A couple of months ago I was looking at a pork shoulder recipe and the author had suggested using a pound of wood. While I've seen plenty of suggestions for what kind of wood to use this was the first time I'd seen a specific weight suggested.

The next time I made ribs I decided to try weighing it out. So I weighed out exactly 16 oz. It actually looked like more than what I would have probably used but I was also thinking I wasn't getting as much smoke flavor as I would like so that was ok.

The ribs turned out great but still lacking in as much smoke flavor as I would like. Since that time I've seen a few posts about ceramics not giving as good of smoke flavor as other smokers. I have been of the opinion that it is not that ceramics don't allow for good smoke flavor, but more likely that the right method is not being used.

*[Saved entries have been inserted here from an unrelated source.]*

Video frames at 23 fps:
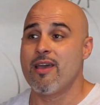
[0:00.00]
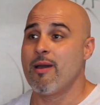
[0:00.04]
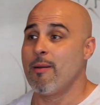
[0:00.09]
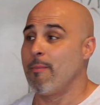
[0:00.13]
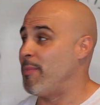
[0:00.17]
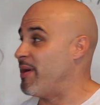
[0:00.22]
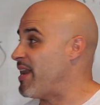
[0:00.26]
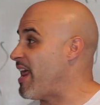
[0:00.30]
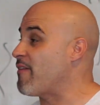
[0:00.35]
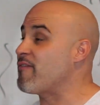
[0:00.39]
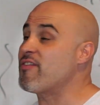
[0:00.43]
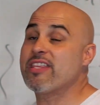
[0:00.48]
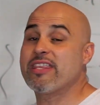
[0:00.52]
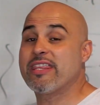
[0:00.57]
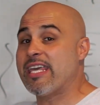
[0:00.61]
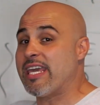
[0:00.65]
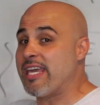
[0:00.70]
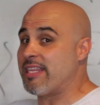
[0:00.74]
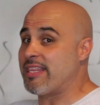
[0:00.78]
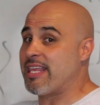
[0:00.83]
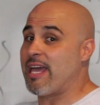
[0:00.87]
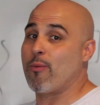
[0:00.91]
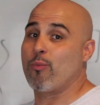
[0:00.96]
but
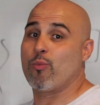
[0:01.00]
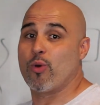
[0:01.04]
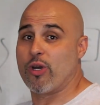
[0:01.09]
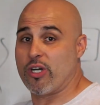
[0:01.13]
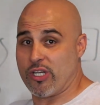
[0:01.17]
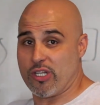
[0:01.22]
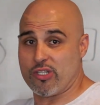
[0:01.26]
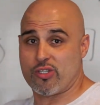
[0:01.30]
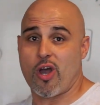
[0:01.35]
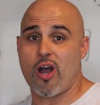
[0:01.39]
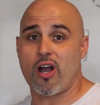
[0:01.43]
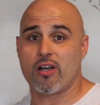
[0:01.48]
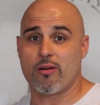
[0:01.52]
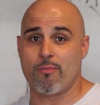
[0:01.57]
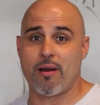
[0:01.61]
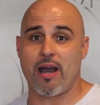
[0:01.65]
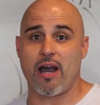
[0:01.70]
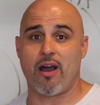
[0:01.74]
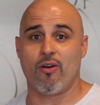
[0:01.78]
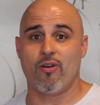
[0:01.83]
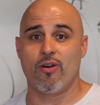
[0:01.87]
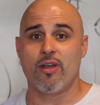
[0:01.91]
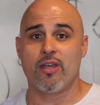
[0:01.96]
everything that we're going to talk
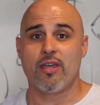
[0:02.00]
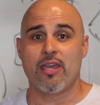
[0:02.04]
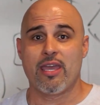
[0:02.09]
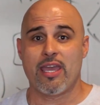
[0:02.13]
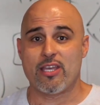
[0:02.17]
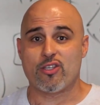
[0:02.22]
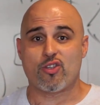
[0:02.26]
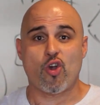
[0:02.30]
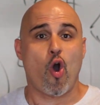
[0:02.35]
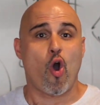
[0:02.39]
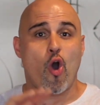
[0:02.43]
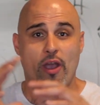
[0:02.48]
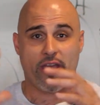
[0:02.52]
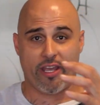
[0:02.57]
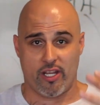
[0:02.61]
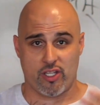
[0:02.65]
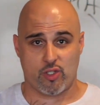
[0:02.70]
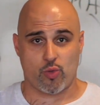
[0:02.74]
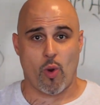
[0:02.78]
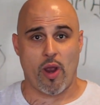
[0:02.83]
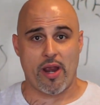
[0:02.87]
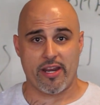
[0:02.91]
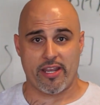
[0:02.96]
about is all
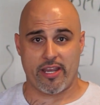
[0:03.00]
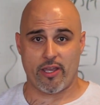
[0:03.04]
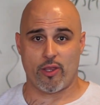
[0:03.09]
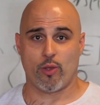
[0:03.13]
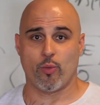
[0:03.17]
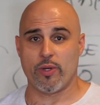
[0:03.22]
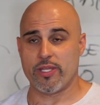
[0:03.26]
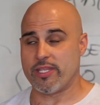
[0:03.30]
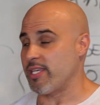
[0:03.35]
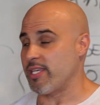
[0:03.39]
intertwined together with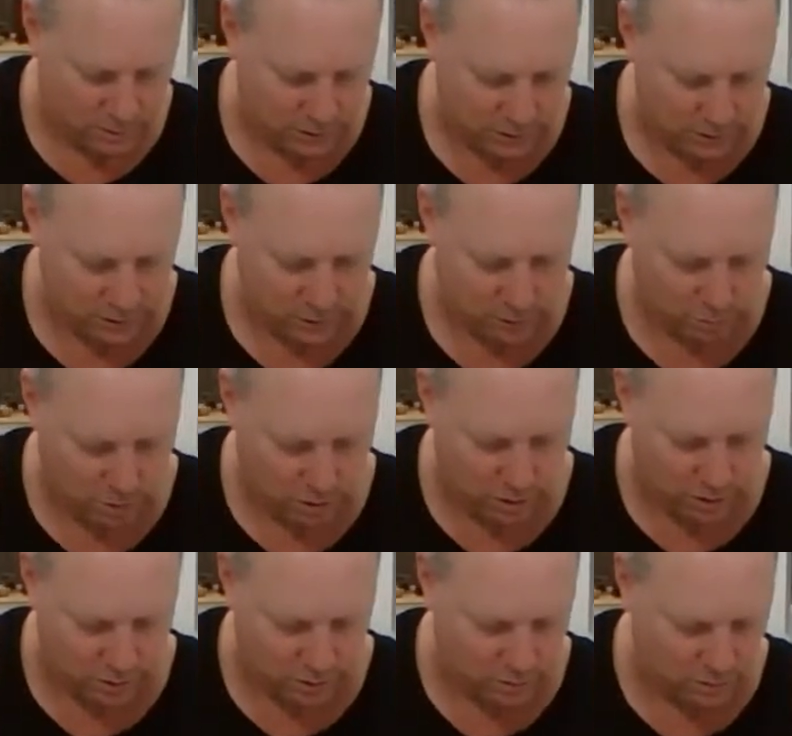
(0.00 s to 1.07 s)
So that's why I
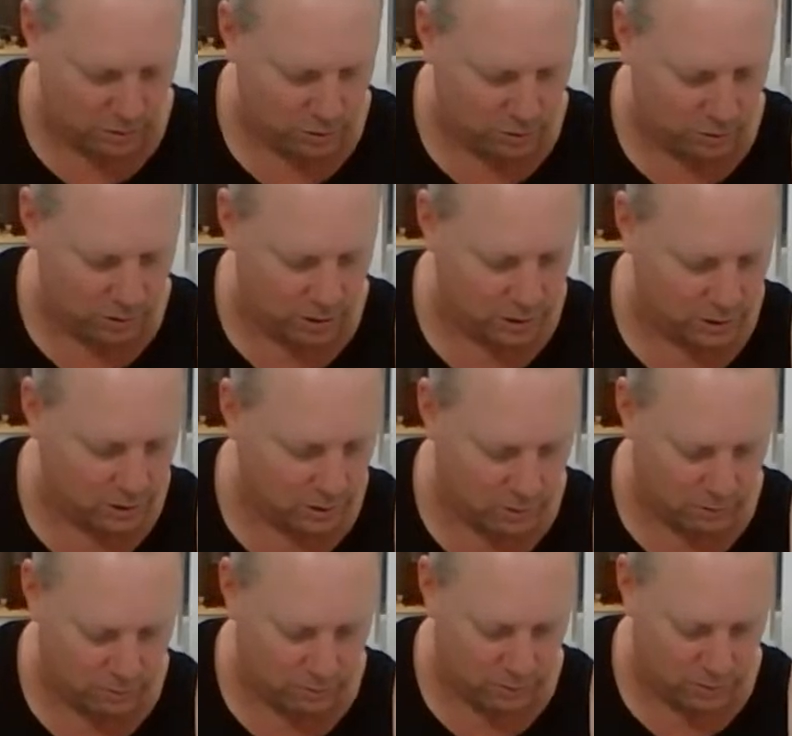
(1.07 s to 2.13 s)
do this.
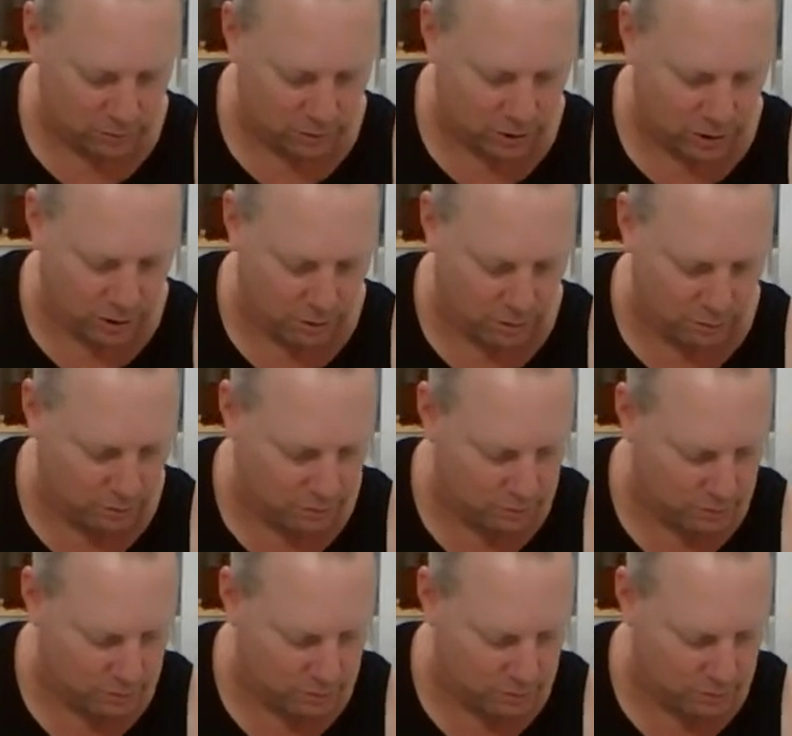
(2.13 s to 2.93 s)
I'll show.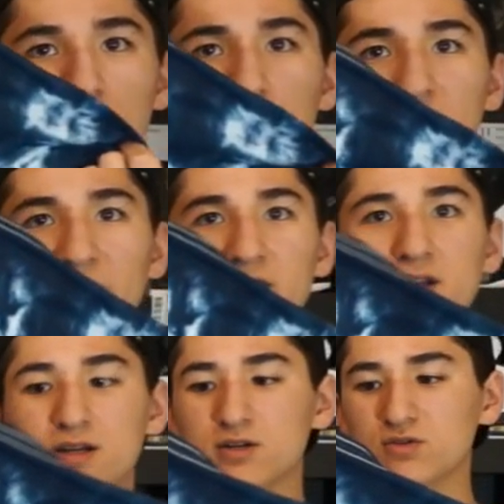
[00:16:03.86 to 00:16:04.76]
and white,
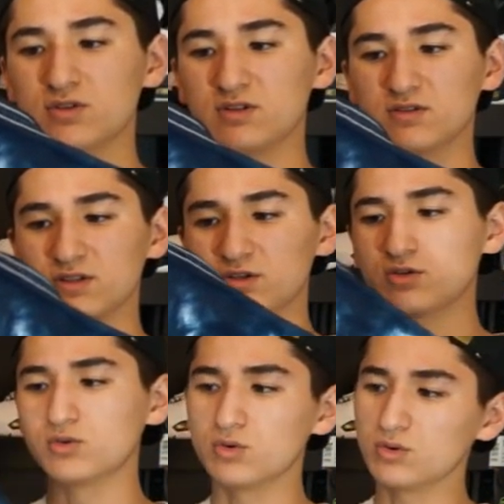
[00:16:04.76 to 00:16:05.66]
really
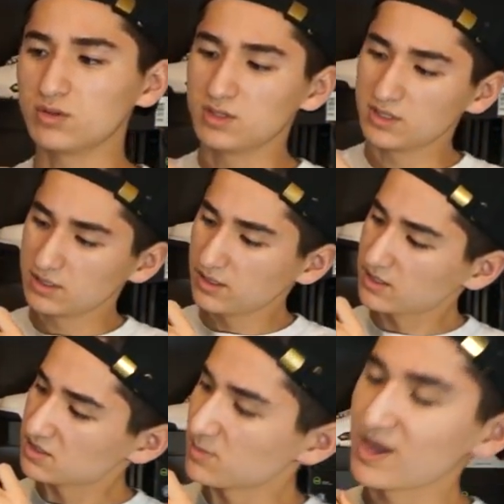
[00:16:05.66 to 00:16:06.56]
cool.
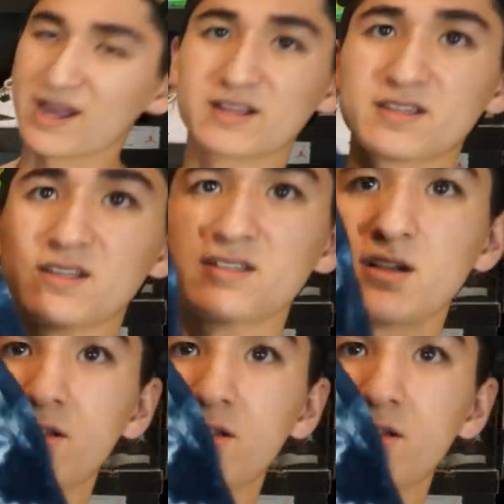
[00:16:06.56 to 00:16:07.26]
Got some accentsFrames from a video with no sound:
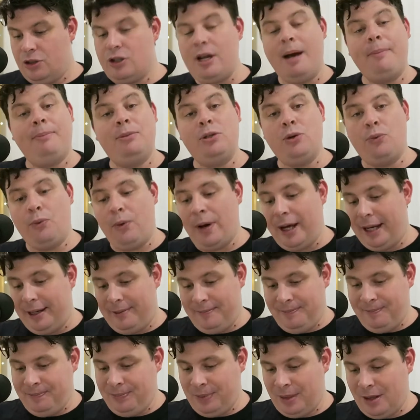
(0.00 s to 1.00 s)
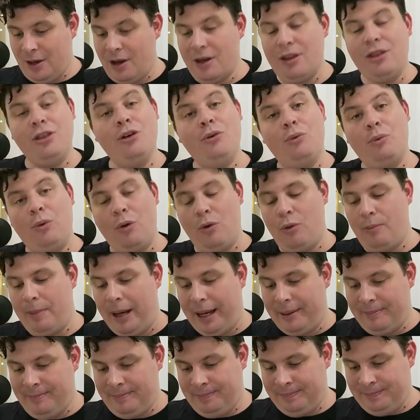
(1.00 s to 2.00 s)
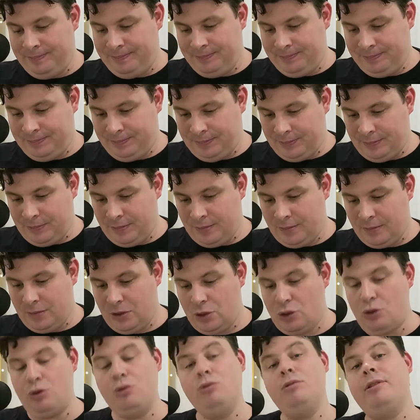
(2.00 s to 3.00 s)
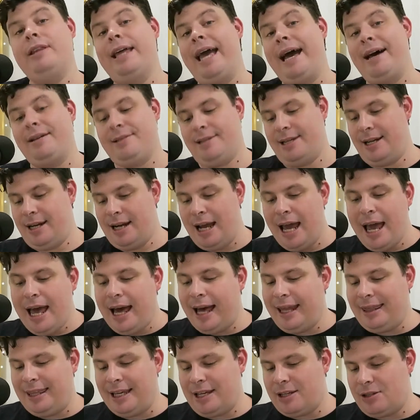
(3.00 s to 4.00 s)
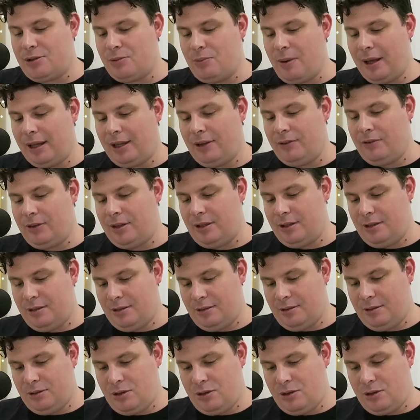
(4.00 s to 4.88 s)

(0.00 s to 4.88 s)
Chapter 1, The Rumour, 2000. I think it's relevant.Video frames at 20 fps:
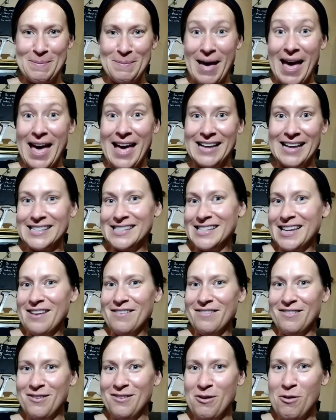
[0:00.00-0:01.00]
bags
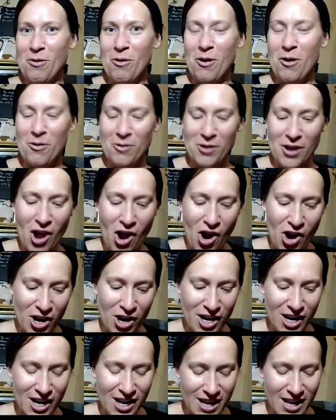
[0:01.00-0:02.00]
of Noro
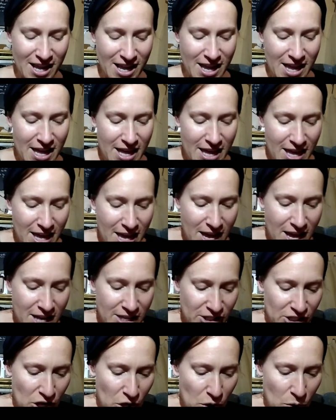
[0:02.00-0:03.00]
yarn.
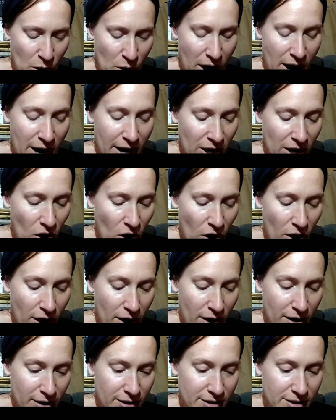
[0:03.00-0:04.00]
So I
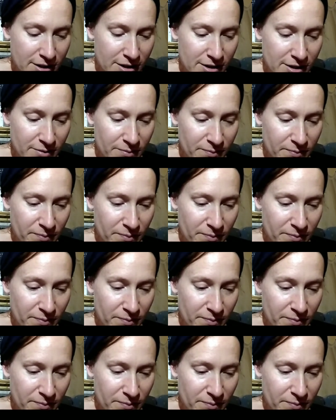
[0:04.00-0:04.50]
got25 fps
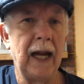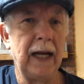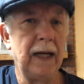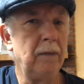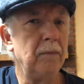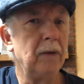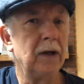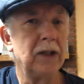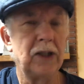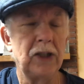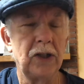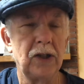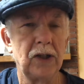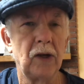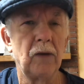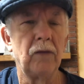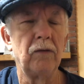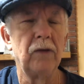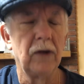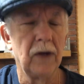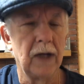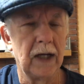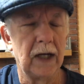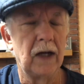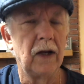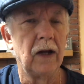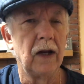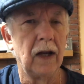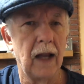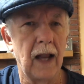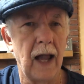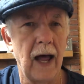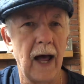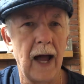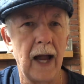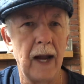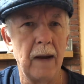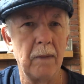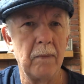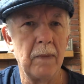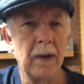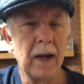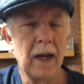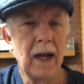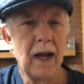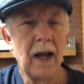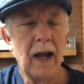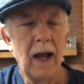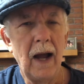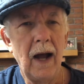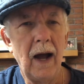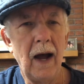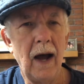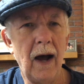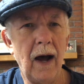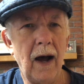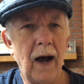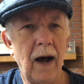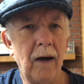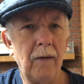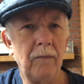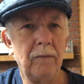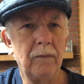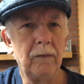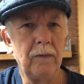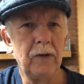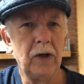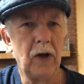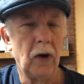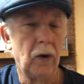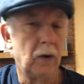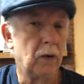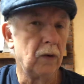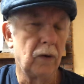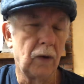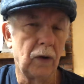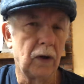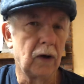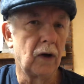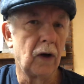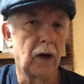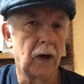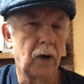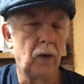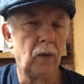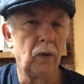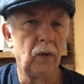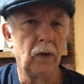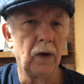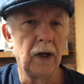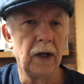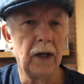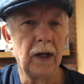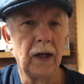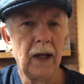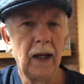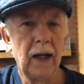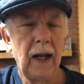He must use a really good lime note or a chord.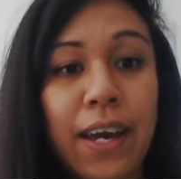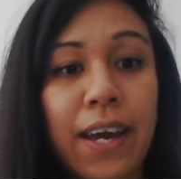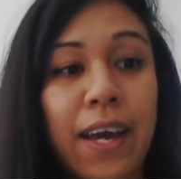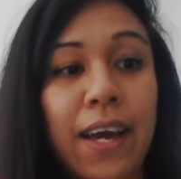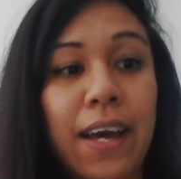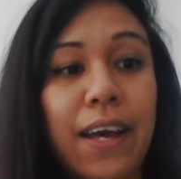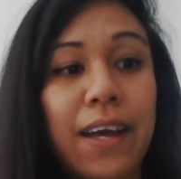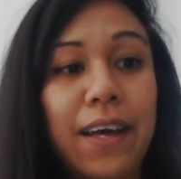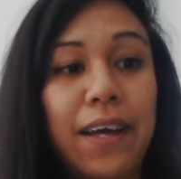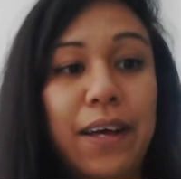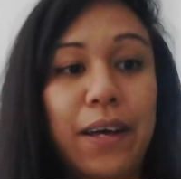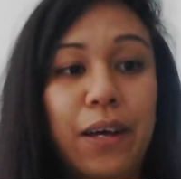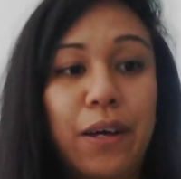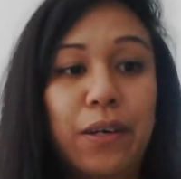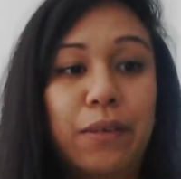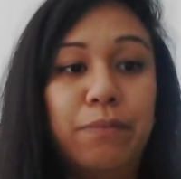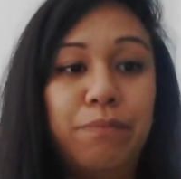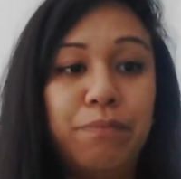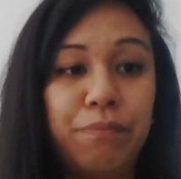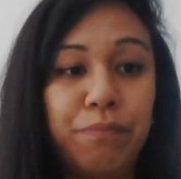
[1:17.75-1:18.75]

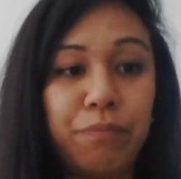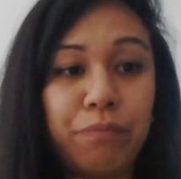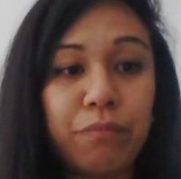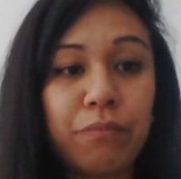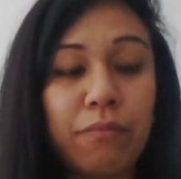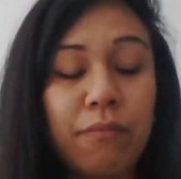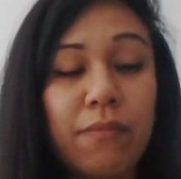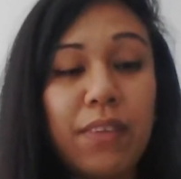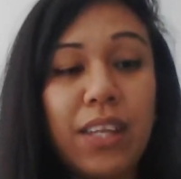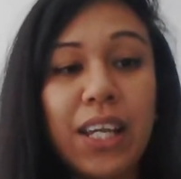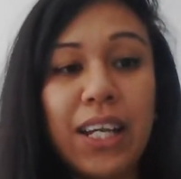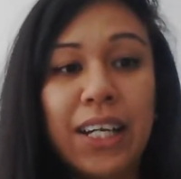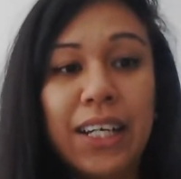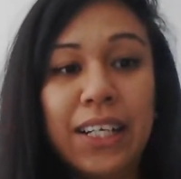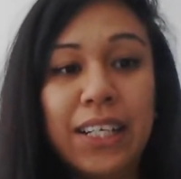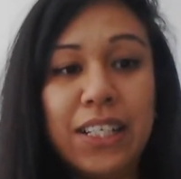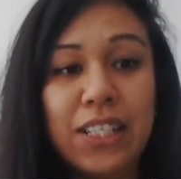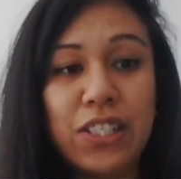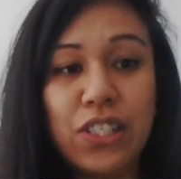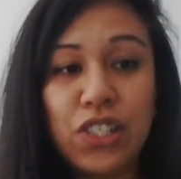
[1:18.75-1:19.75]
In
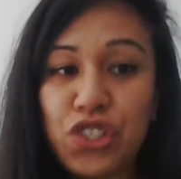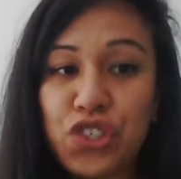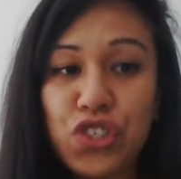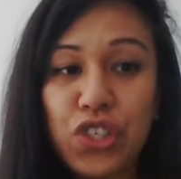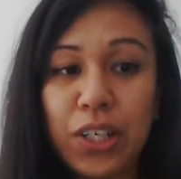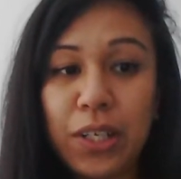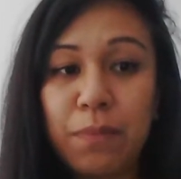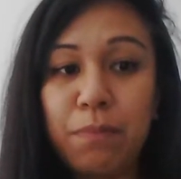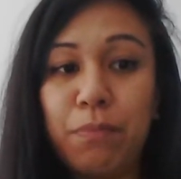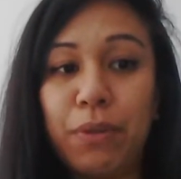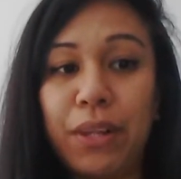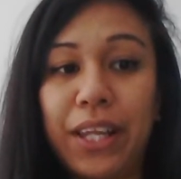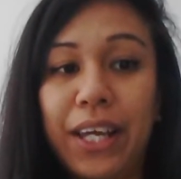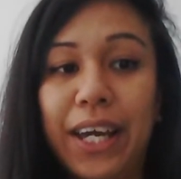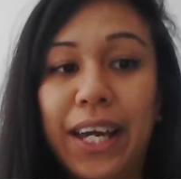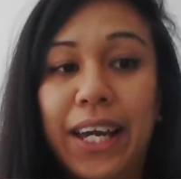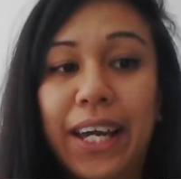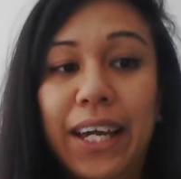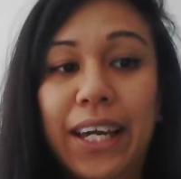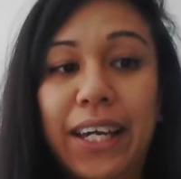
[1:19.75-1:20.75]
addition,
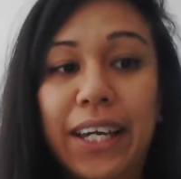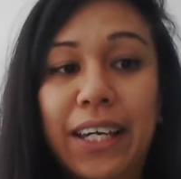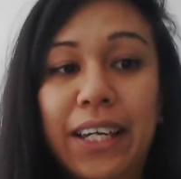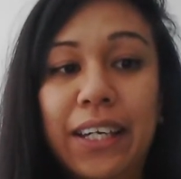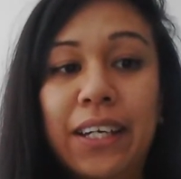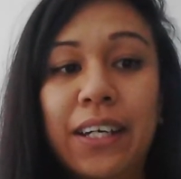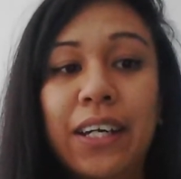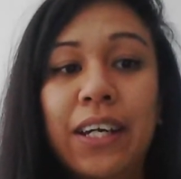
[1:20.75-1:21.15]
play,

Well for the Man Sized Meat Throwdown I decided to make some ribs using Oakridge BBQ Competition Rub and a mix of Habanero Death Dust. I finished with a blend of Blues Hog Original and Tennessee Red. The blend of spices and heat from the Death Dust along with the sweet from the BH was really terrific. I've tried a variety of different rubs but this blend has been for me the best combination I've found. Next time I'm going to amp up the Death Dust, but I'm kind of strange.

Anyway, back on topic. I decided to weigh out my wood again and used a mix of Apple and Hickory. In this case I used 24 oz (about 12 oz for each wood). I thought it was perfect. The smoke came through but didn't overpower. I'm going to start keeping a record of the kind of wood and how much by weight I use. Maybe I just got lucky, but I was really happy with how it turned out.

Anyone else weight out wood before the smoke? I've gotten away from using any kind of chips and now only use wood chunks.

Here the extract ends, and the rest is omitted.